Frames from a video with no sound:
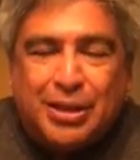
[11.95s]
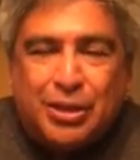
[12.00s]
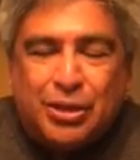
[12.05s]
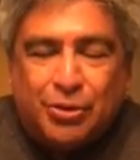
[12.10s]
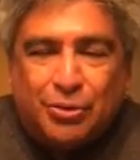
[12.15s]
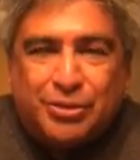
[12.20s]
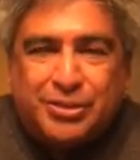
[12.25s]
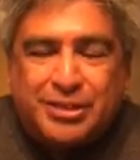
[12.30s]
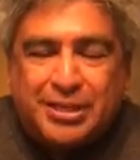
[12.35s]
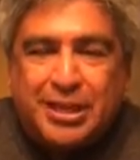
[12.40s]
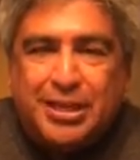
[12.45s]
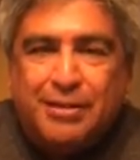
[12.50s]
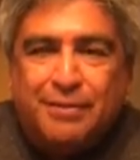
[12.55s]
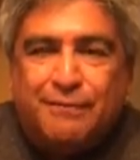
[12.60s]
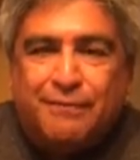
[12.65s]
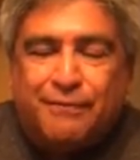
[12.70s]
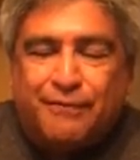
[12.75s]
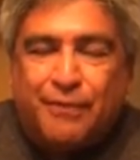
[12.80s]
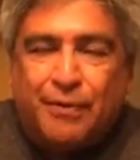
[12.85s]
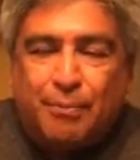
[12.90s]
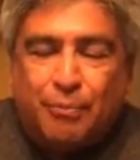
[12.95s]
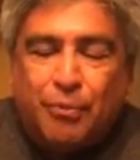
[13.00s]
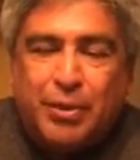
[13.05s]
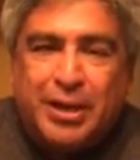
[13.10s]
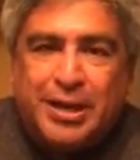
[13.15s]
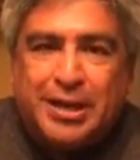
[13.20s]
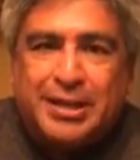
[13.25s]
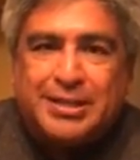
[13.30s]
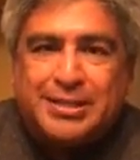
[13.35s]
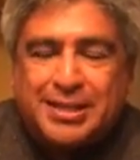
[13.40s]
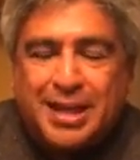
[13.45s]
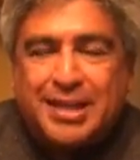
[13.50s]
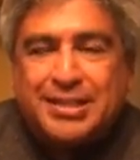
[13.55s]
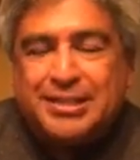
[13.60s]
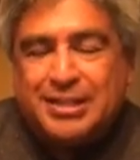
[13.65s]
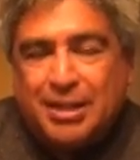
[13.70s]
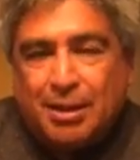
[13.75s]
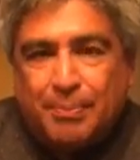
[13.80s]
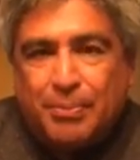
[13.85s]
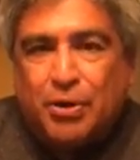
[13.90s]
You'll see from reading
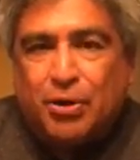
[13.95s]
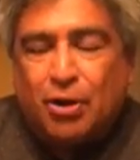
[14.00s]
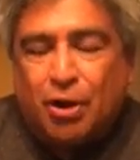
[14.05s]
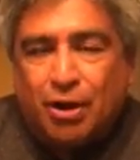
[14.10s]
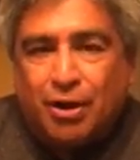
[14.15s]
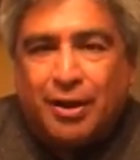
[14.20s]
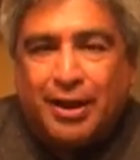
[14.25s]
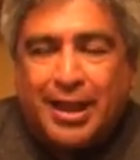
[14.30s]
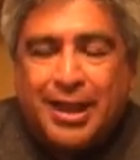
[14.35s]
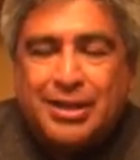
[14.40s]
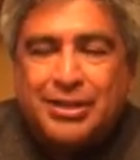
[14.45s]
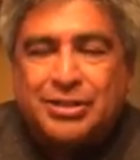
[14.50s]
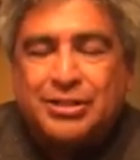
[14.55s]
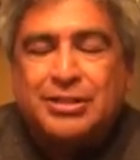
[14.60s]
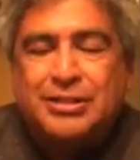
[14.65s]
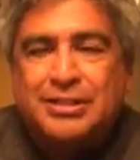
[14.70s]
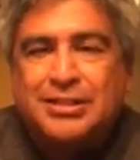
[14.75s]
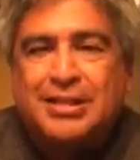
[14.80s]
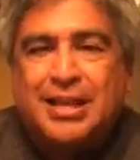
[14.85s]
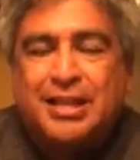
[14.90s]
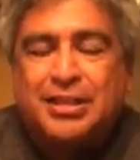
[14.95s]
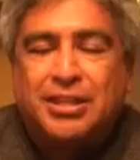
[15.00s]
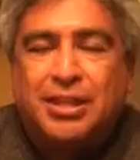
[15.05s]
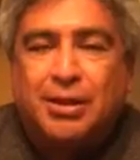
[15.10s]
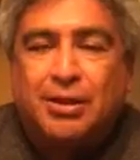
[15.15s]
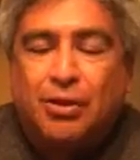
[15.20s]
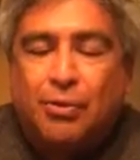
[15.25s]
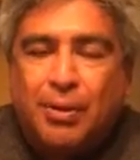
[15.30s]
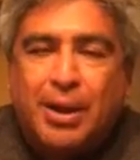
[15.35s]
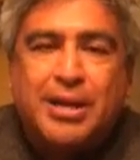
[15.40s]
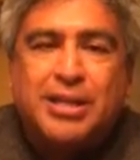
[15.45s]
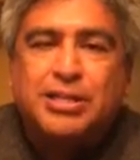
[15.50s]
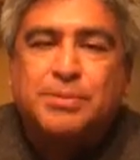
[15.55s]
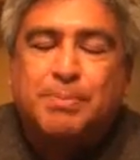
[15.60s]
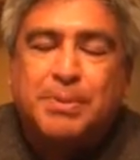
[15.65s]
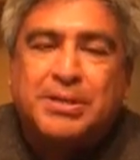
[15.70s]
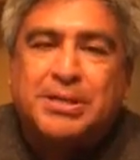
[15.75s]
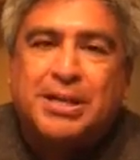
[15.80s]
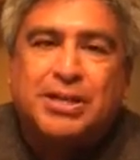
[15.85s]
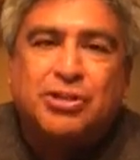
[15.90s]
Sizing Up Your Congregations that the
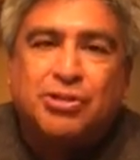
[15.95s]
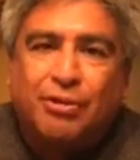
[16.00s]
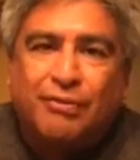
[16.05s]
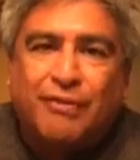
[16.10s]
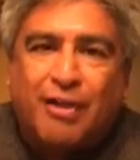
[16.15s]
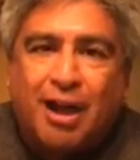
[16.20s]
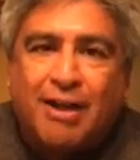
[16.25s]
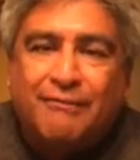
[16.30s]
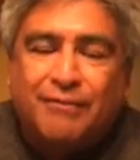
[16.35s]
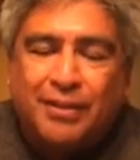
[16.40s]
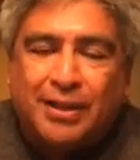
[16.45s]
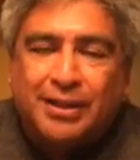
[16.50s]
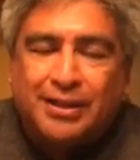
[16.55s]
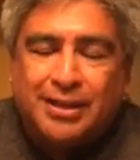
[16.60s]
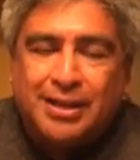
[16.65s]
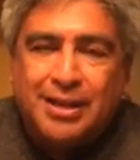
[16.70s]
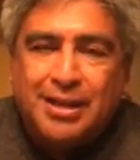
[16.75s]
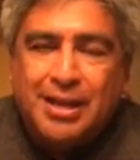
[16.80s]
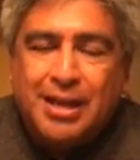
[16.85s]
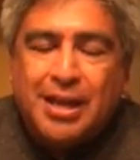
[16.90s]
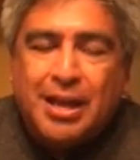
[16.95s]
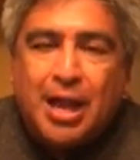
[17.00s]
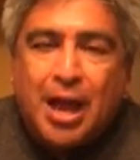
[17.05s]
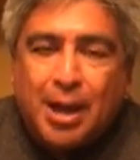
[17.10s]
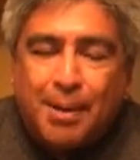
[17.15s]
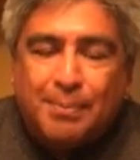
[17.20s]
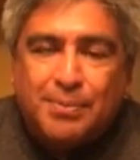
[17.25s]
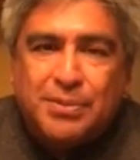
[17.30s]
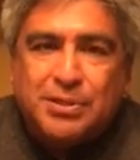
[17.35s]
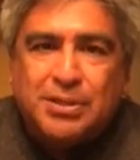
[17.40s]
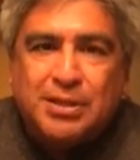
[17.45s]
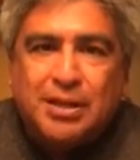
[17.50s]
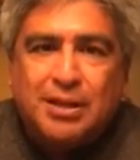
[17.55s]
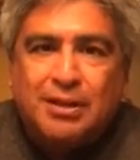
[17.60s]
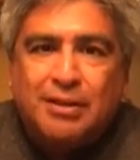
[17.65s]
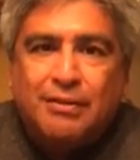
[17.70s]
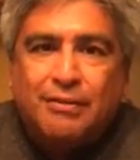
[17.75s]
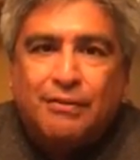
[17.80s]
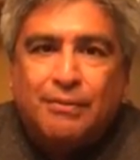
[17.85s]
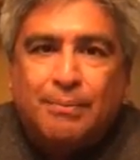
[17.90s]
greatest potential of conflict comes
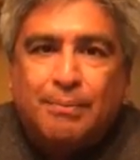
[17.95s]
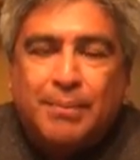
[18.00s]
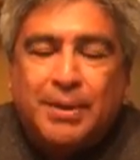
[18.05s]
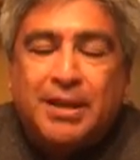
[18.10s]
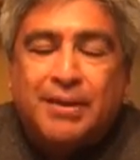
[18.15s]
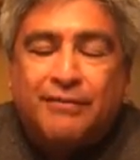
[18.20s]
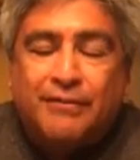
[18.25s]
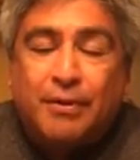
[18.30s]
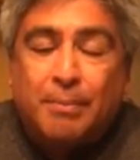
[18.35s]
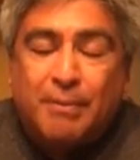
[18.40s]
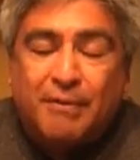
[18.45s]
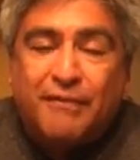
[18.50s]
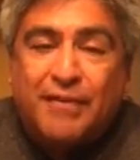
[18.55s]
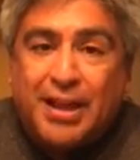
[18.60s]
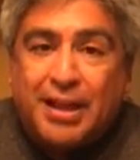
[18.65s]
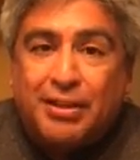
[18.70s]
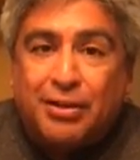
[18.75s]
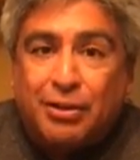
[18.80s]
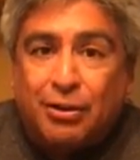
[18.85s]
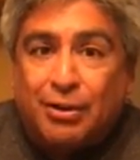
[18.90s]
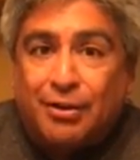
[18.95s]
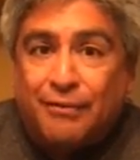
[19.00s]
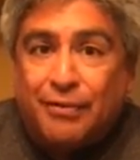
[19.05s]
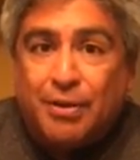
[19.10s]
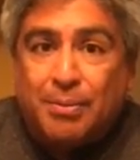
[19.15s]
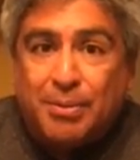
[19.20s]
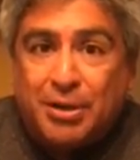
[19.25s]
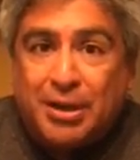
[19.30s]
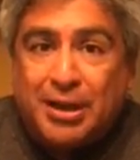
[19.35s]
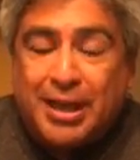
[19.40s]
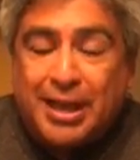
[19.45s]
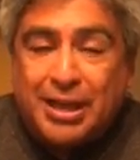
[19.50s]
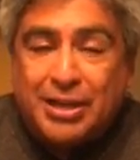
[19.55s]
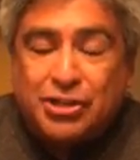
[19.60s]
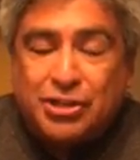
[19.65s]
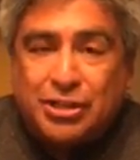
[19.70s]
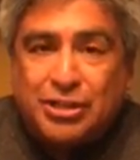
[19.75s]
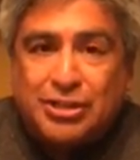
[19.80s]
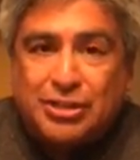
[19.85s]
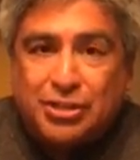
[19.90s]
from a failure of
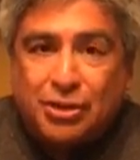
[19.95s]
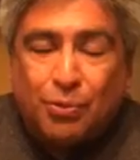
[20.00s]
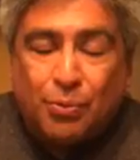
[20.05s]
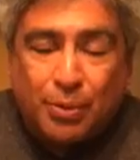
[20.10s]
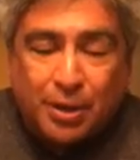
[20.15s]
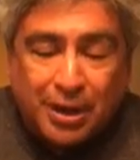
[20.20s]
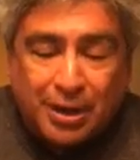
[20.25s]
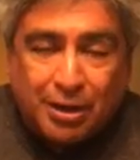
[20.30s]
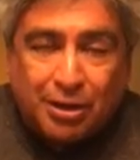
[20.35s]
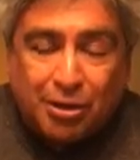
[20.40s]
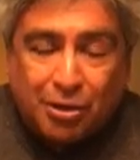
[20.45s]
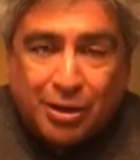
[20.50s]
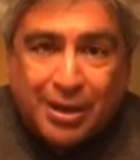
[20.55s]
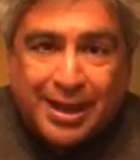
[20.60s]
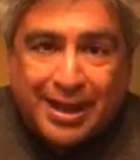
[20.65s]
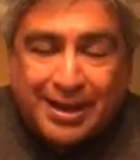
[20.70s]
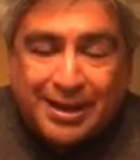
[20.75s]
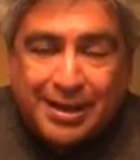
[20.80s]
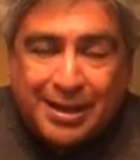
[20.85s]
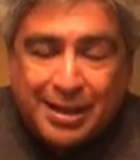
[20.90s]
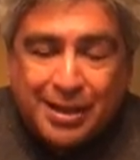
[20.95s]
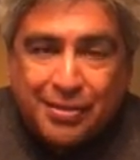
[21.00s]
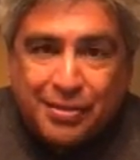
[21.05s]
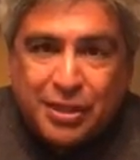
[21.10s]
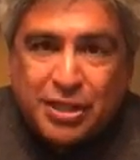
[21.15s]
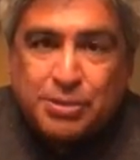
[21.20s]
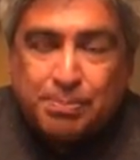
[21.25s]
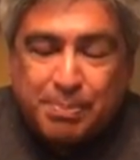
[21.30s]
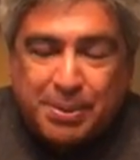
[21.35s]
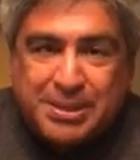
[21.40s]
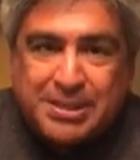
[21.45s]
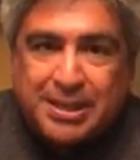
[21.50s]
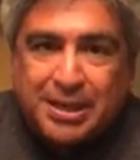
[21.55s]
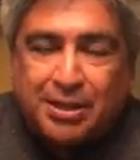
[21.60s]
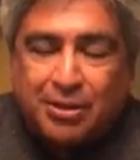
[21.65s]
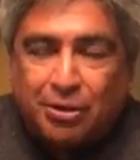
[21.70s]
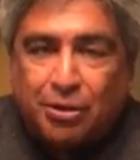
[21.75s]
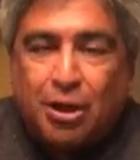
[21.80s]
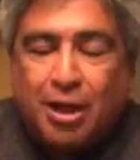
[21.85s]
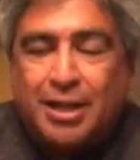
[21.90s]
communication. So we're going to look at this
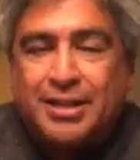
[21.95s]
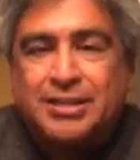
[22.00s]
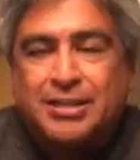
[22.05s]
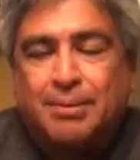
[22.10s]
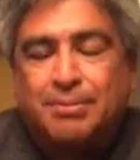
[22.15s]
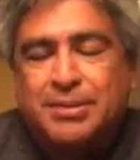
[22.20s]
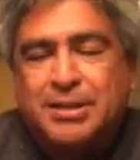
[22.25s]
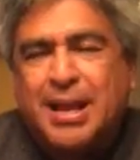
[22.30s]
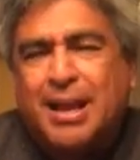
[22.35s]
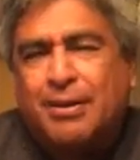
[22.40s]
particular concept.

=======

### WHAT THE EXERCISE ASKS
Where the data includes pictures, leave them out and write out everything else exactly.

### ANSWER SPACE
Frames from a video with no sound:
[11.95s]
[12.00s]
[12.05s]
[12.10s]
[12.15s]
[12.20s]
[12.25s]
[12.30s]
[12.35s]
[12.40s]
[12.45s]
[12.50s]
[12.55s]
[12.60s]
[12.65s]
[12.70s]
[12.75s]
[12.80s]
[12.85s]
[12.90s]
[12.95s]
[13.00s]
[13.05s]
[13.10s]
[13.15s]
[13.20s]
[13.25s]
[13.30s]
[13.35s]
[13.40s]
[13.45s]
[13.50s]
[13.55s]
[13.60s]
[13.65s]
[13.70s]
[13.75s]
[13.80s]
[13.85s]
[13.90s]
You'll see from reading
[13.95s]
[14.00s]
[14.05s]
[14.10s]
[14.15s]
[14.20s]
[14.25s]
[14.30s]
[14.35s]
[14.40s]
[14.45s]
[14.50s]
[14.55s]
[14.60s]
[14.65s]
[14.70s]
[14.75s]
[14.80s]
[14.85s]
[14.90s]
[14.95s]
[15.00s]
[15.05s]
[15.10s]
[15.15s]
[15.20s]
[15.25s]
[15.30s]
[15.35s]
[15.40s]
[15.45s]
[15.50s]
[15.55s]
[15.60s]
[15.65s]
[15.70s]
[15.75s]
[15.80s]
[15.85s]
[15.90s]
Sizing Up Your Congregations that the
[15.95s]
[16.00s]
[16.05s]
[16.10s]
[16.15s]
[16.20s]
[16.25s]
[16.30s]
[16.35s]
[16.40s]
[16.45s]
[16.50s]
[16.55s]
[16.60s]
[16.65s]
[16.70s]
[16.75s]
[16.80s]
[16.85s]
[16.90s]
[16.95s]
[17.00s]
[17.05s]
[17.10s]
[17.15s]
[17.20s]
[17.25s]
[17.30s]
[17.35s]
[17.40s]
[17.45s]
[17.50s]
[17.55s]
[17.60s]
[17.65s]
[17.70s]
[17.75s]
[17.80s]
[17.85s]
[17.90s]
greatest potential of conflict comes
[17.95s]
[18.00s]
[18.05s]
[18.10s]
[18.15s]
[18.20s]
[18.25s]
[18.30s]
[18.35s]
[18.40s]
[18.45s]
[18.50s]
[18.55s]
[18.60s]
[18.65s]
[18.70s]
[18.75s]
[18.80s]
[18.85s]
[18.90s]
[18.95s]
[19.00s]
[19.05s]
[19.10s]
[19.15s]
[19.20s]
[19.25s]
[19.30s]
[19.35s]
[19.40s]
[19.45s]
[19.50s]
[19.55s]
[19.60s]
[19.65s]
[19.70s]
[19.75s]
[19.80s]
[19.85s]
[19.90s]
from a failure of
[19.95s]
[20.00s]
[20.05s]
[20.10s]
[20.15s]
[20.20s]
[20.25s]
[20.30s]
[20.35s]
[20.40s]
[20.45s]
[20.50s]
[20.55s]
[20.60s]
[20.65s]
[20.70s]
[20.75s]
[20.80s]
[20.85s]
[20.90s]
[20.95s]
[21.00s]
[21.05s]
[21.10s]
[21.15s]
[21.20s]
[21.25s]
[21.30s]
[21.35s]
[21.40s]
[21.45s]
[21.50s]
[21.55s]
[21.60s]
[21.65s]
[21.70s]
[21.75s]
[21.80s]
[21.85s]
[21.90s]
communication. So we're going to look at this
[21.95s]
[22.00s]
[22.05s]
[22.10s]
[22.15s]
[22.20s]
[22.25s]
[22.30s]
[22.35s]
[22.40s]
particular concept.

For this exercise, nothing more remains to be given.